Forbes-Rangliste:Die neuen Reichen

Bill Gates ist abgelöst worden: Die neueste Hitliste der Milliardäre erschüttert weit verbreitete Klischees - und sagt viel über die Globalisierung aus.

Alexander Hagelüken

Die Globalisierung ist für viele Deutsche ein diffus bedrohliches Phänomen. Eine Erscheinung, deren gesellschaftliche Folgen schwer fassbar sind. Jetzt dokumentiert das US-Magazin Forbes mit seiner Reichenliste unschlagbar eingängig, wie sich die Weltkarte der Wirtschaft verändert.

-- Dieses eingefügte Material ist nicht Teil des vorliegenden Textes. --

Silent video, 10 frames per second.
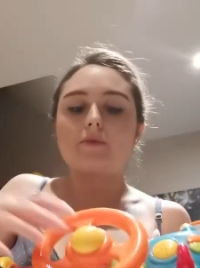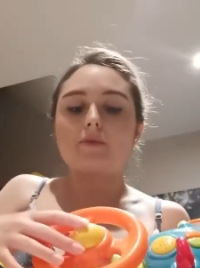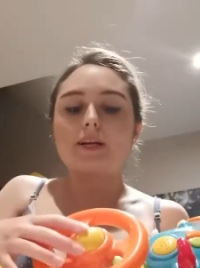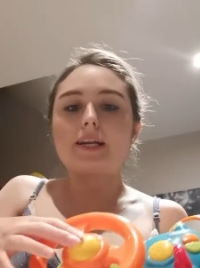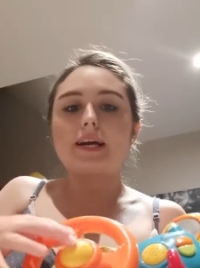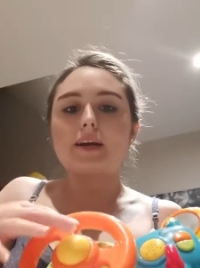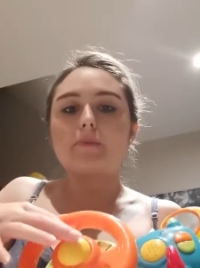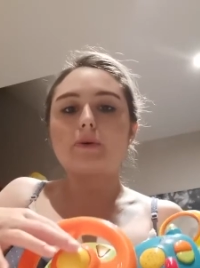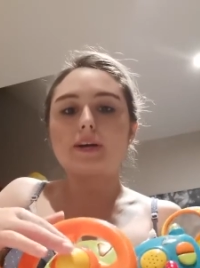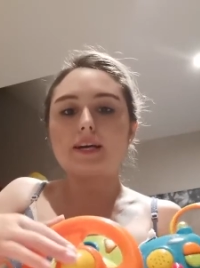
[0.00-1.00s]
What I like
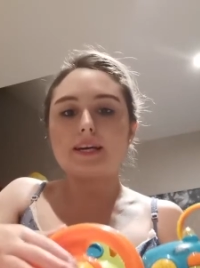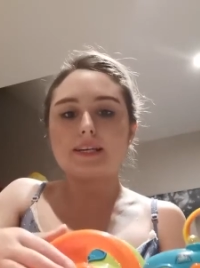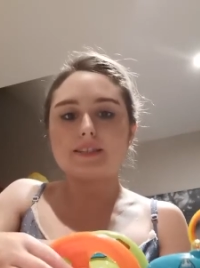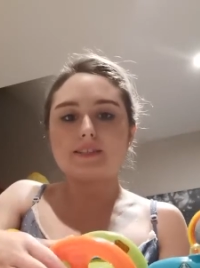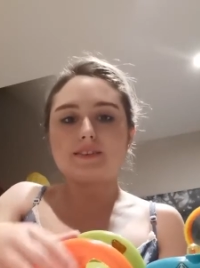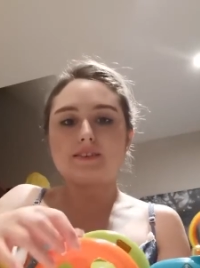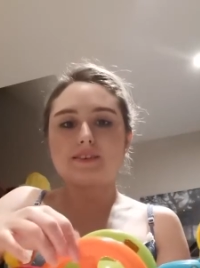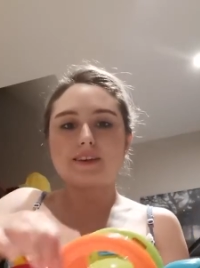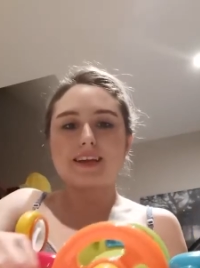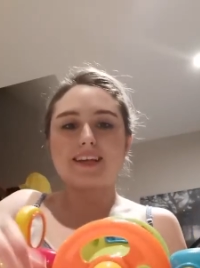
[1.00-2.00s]
about it is
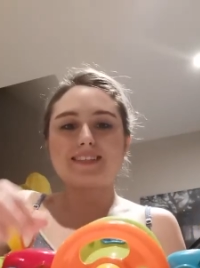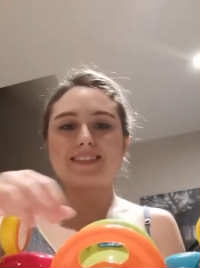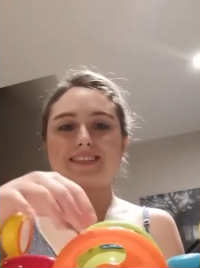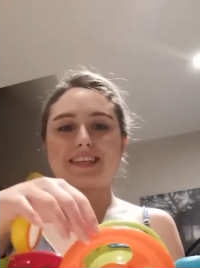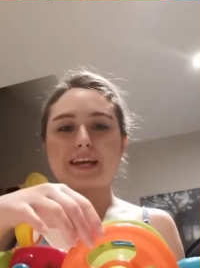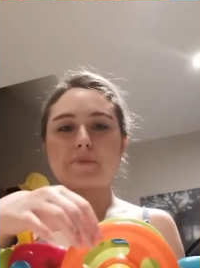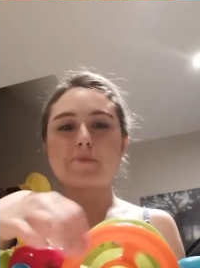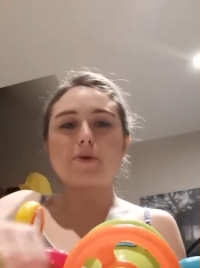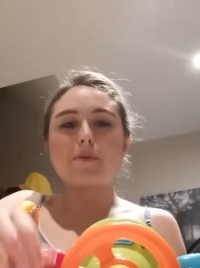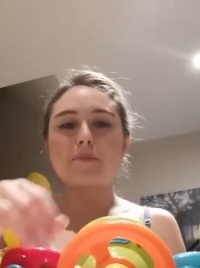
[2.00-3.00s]
it's like
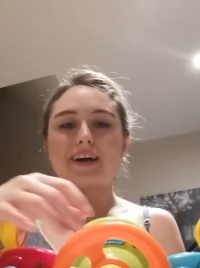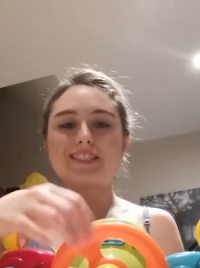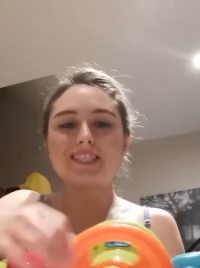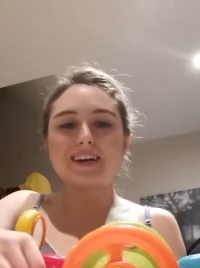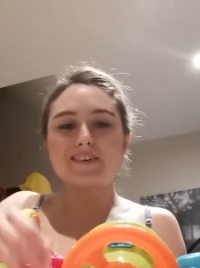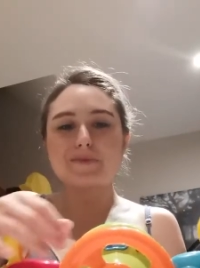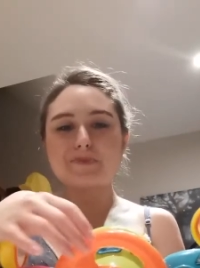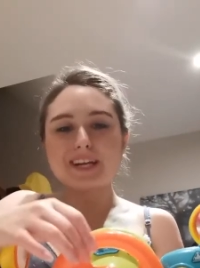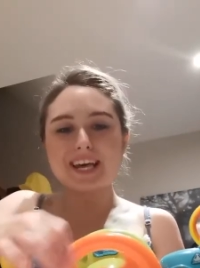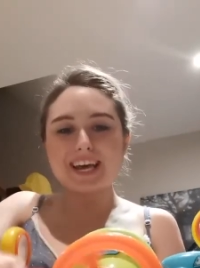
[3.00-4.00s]
more imaginary
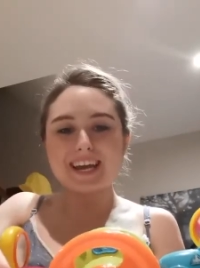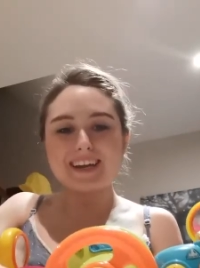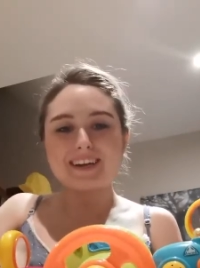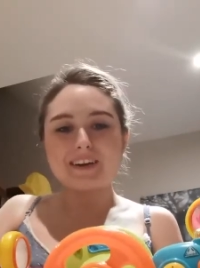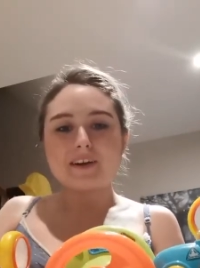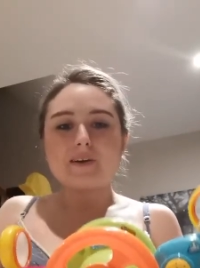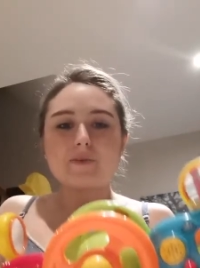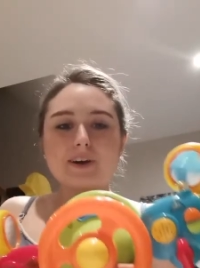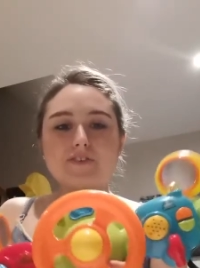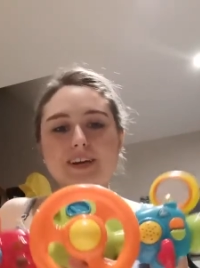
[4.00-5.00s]
play,
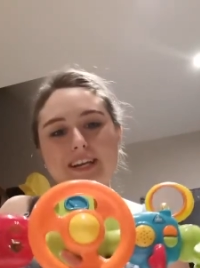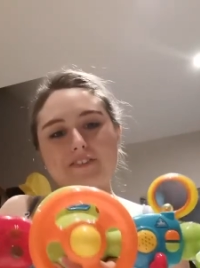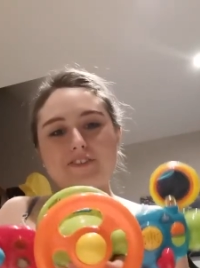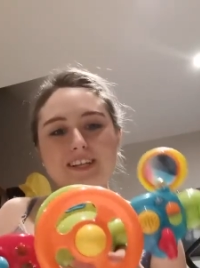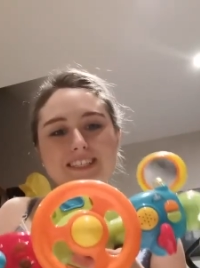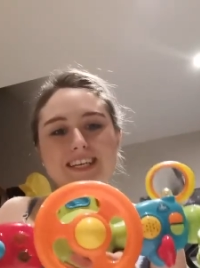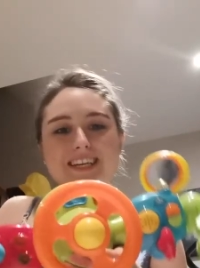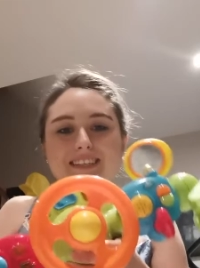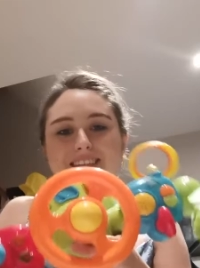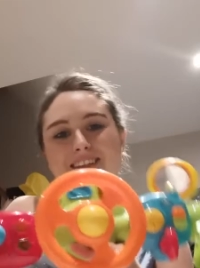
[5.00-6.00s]
where he really feels like
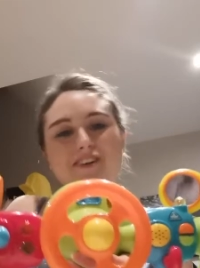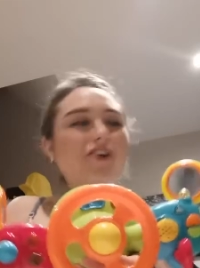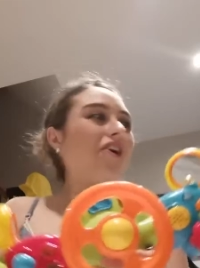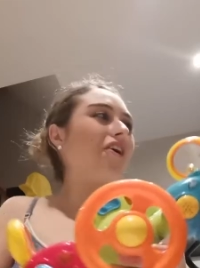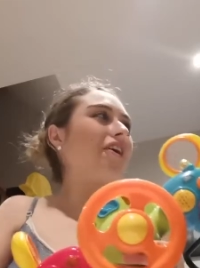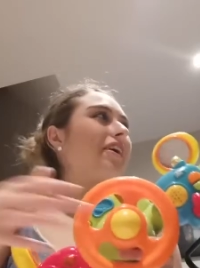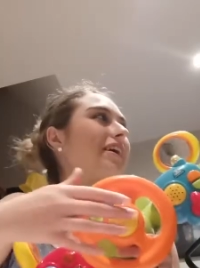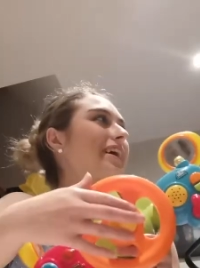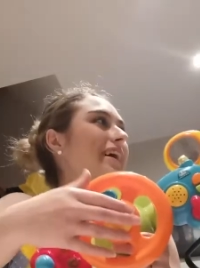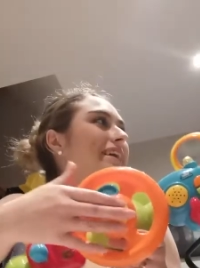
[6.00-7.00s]
he's in the car
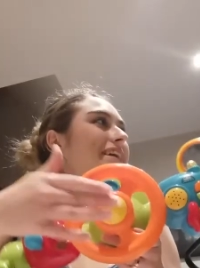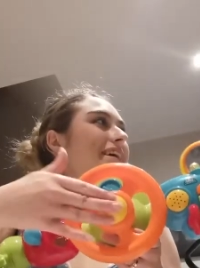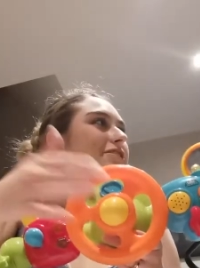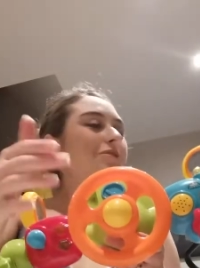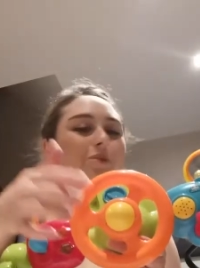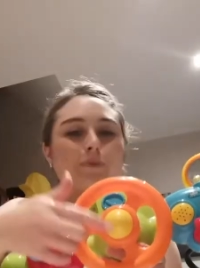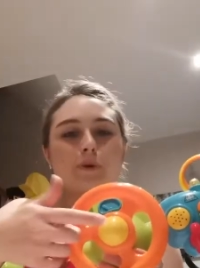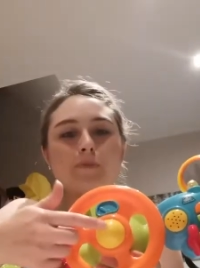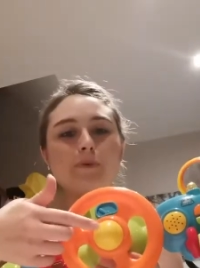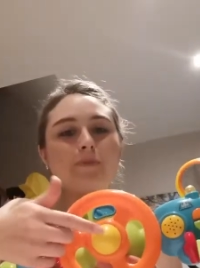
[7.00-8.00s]
and he likes to go
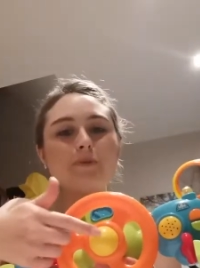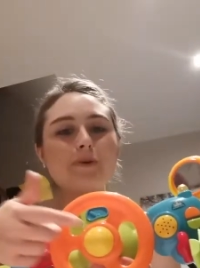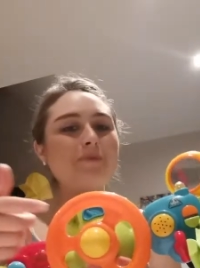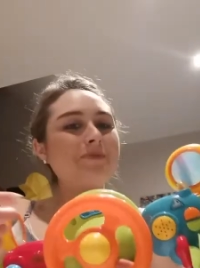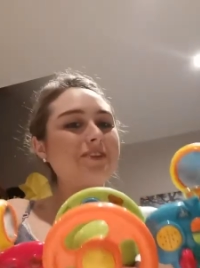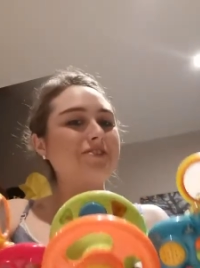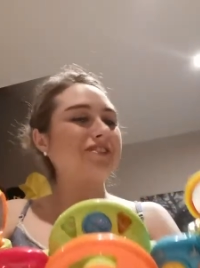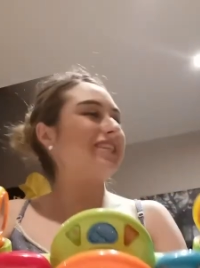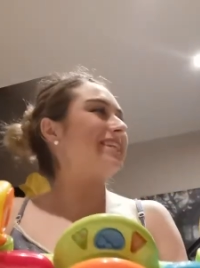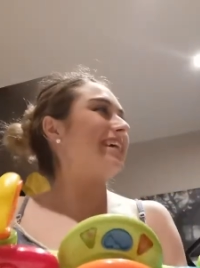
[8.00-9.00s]
brum brum brum,
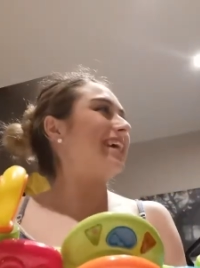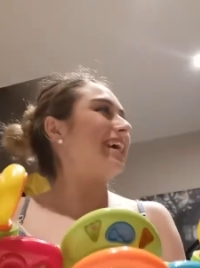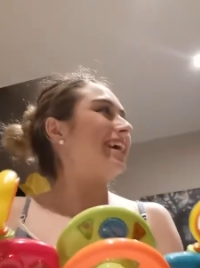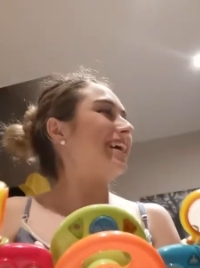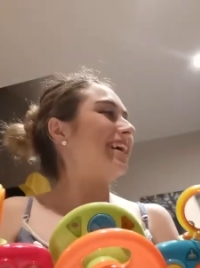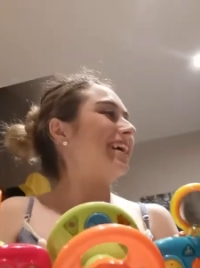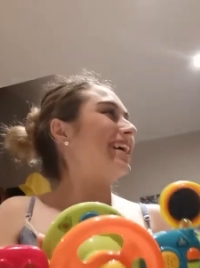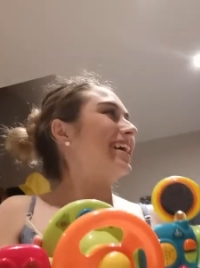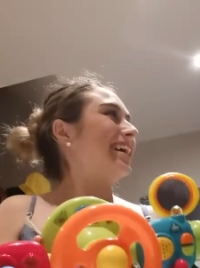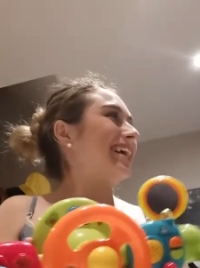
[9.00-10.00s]
don't you, Jakey?
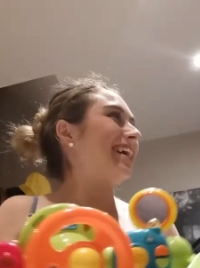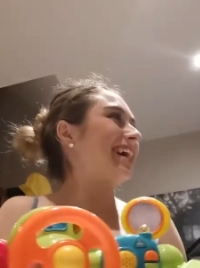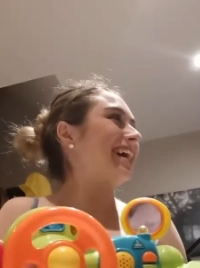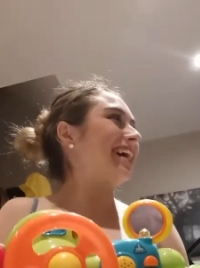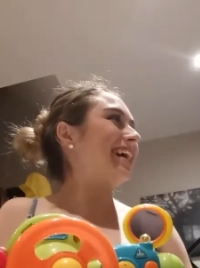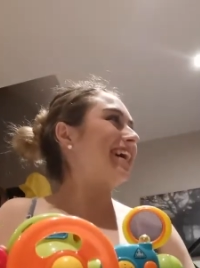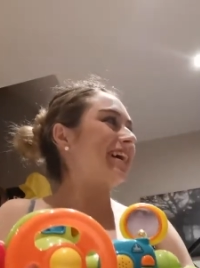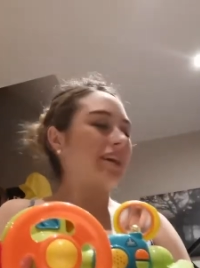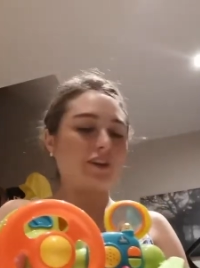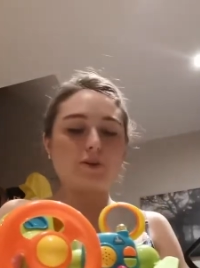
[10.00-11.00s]
Yeah,
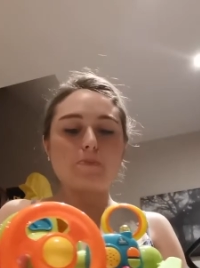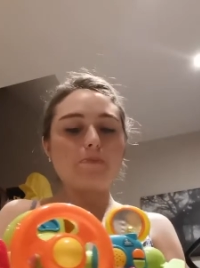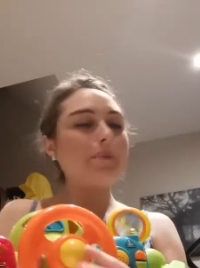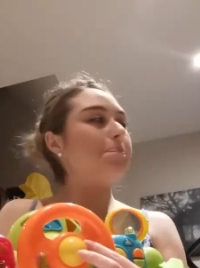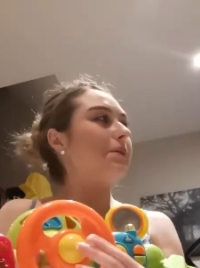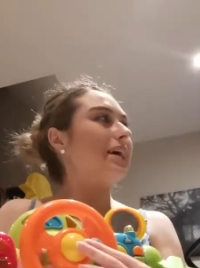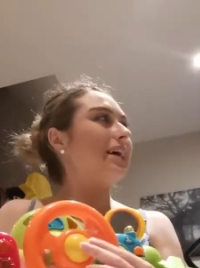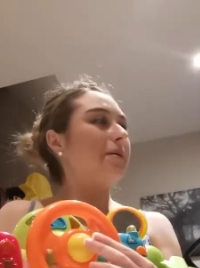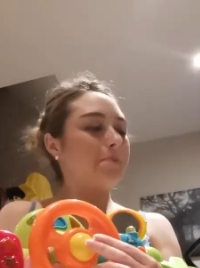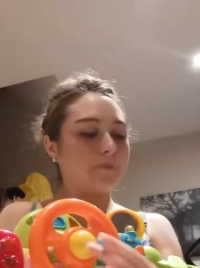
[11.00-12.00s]
you go beep
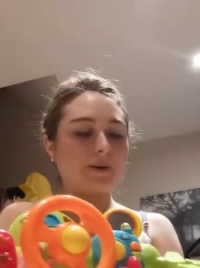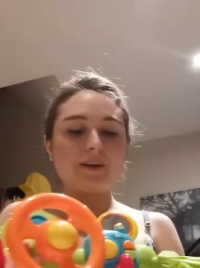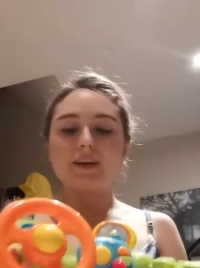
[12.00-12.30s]
beep.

Bill Gates ist nicht mehr reichster Mann der Welt - der Mexikaner Carlos Slim hat ihn überholt. Unter den zehn Menschen mit dem größten Vermögen finden sich auf einmal vier Inder. Und selbst aus dem afrikanischen Armenhaus schaffen es mehrere Unternehmer auf vordere Ränge der Liste.

Natürlich kannte man auch früher Reiche aus der Dritten Welt. Meist waren es Potentaten, die ihre Untertanen bestahlen wie der Philippine Ferdinand Marcos oder der Zairer Mobuto. Die neuen Milliardäre sind respektabler, jedenfalls zum Teil.

Wohlstand = Demokratie?

Sie verdienen ihr Geld nicht mehr mit Rohstoffen wie Erdöl oder Diamanten, die sie aus der Erde graben, sondern mit technisch avancierten Produkten wie Stahl, Textilien oder Telekommunikation. Sie könnten bald traditionelle europäische Firmen aufkaufen oder haben es, wie der Inder Lakshmi Mittal, bereits getan.

An diese neue Macht müssen sich die selbstbewussten Amerikaner und Europäer erst gewöhnen. Das fällt ihnen schwer, wie die Aufregung um Mittals Einstieg beim Stahlkonzern Arcelor zeigte. Doch auf längere Sicht werden Investoren aus Dritt-Welt-Ländern die Toleranz der Deutschen eher fördern. Wenn es kein Kuriosum mehr darstellt, dass der Boss Inder oder Ägypter ist, wird sich so mancher von seinen Vorurteilen verabschieden müssen.

In der Reichen-Liste wird auch eine grundsätzliche Botschaft transportiert: Deutschland kann keine Wirtschaftspolitik mehr betreiben, die den Aufstieg von Indien oder China ignoriert.

Bei jeder Entscheidung zum Steuer- und Sozialsystem ist zu berücksichtigen, dass es einen globalen Wettbewerb um Jobs gibt. Von solcher Weitsicht sind viele Politiker weit entfernt.

Schon lange vor der nächsten Bundestagswahl kümmern sich die Volksparteien fast nur noch um ihr soziales Profil. Reformpolitik, die auf die Globalisierung reagiert, findet nicht mehr statt. Das wird sich rächen, sobald der Aufschwung nachlässt.

Für das Selbstverständnis des Westens ist das neue Tableau der Reichen noch aus anderem Grund beunruhigend. Es gibt immer mehr Milliardäre aus boomenden Schwellenländern - Nationen, die sich deshalb aber lange nicht westlichen Werten annähern. China bleibt totalitär, und Russland war vor einigen Jahren demokratischer als heute.

Wohlstand = Demokratie - diese klassische Gleichung steht in Frage. Und die Gewinne werden ungleich verteilt. Der Mexikaner Carlos Slim verdient alleine so viel wie drei Millionen seiner Landsleute zusammen genommen. Die Reichenliste ist für den Westen auch eine Aufforderung, auf der ganzen Welt für seine Werte einzutreten. Einfach wird das nicht.